- [DESCRIPTION OF THE TASK]
Scan the entries for the word "speaker". Every line that has it should be copied.

- [DATA FOR PROCESSING]

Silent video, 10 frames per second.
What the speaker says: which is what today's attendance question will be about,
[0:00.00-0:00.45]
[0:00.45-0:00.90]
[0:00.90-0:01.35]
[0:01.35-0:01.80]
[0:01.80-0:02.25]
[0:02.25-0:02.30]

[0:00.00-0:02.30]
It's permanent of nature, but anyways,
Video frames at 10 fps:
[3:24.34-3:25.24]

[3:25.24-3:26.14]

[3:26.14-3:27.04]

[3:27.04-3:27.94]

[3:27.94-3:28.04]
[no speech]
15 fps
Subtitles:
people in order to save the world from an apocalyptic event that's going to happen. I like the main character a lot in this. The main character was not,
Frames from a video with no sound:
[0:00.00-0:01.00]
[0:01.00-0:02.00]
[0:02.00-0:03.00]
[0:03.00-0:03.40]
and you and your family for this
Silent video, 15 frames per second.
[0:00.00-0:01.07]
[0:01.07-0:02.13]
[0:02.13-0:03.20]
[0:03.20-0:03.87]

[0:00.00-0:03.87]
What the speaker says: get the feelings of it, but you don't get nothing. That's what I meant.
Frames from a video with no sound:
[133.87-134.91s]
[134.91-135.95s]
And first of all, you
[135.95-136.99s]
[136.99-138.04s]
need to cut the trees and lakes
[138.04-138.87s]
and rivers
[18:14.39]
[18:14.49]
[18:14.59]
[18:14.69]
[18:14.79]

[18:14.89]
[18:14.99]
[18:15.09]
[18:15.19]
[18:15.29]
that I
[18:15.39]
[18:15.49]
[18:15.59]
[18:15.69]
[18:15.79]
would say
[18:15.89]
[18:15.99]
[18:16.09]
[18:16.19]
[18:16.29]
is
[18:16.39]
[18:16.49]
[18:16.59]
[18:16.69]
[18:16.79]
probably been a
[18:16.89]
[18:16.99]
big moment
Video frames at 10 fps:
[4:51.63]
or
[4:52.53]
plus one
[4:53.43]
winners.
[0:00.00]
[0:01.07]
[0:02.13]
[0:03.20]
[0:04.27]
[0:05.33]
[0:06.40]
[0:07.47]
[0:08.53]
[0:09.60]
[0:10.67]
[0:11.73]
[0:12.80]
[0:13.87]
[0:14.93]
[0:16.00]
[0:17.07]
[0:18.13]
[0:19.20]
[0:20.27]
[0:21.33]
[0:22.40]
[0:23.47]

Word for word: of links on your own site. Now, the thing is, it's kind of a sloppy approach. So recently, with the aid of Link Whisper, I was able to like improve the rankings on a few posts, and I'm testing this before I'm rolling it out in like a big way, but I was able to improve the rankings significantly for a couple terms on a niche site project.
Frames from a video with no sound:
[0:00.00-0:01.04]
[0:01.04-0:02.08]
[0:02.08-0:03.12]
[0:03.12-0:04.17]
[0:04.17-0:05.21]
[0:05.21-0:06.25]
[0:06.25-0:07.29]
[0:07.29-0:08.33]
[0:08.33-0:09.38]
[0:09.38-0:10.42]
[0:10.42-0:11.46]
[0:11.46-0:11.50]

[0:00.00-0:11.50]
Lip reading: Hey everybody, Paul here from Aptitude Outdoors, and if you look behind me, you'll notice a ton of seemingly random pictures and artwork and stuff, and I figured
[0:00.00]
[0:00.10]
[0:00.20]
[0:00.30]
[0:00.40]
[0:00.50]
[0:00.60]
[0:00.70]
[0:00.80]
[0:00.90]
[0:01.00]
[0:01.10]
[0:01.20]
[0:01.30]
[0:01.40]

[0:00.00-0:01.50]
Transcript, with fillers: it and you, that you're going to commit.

- [ANSWER SECTION]
What the speaker says: which is what today's attendance question will be about,
What the speaker says: get the feelings of it, but you don't get nothing. That's what I meant.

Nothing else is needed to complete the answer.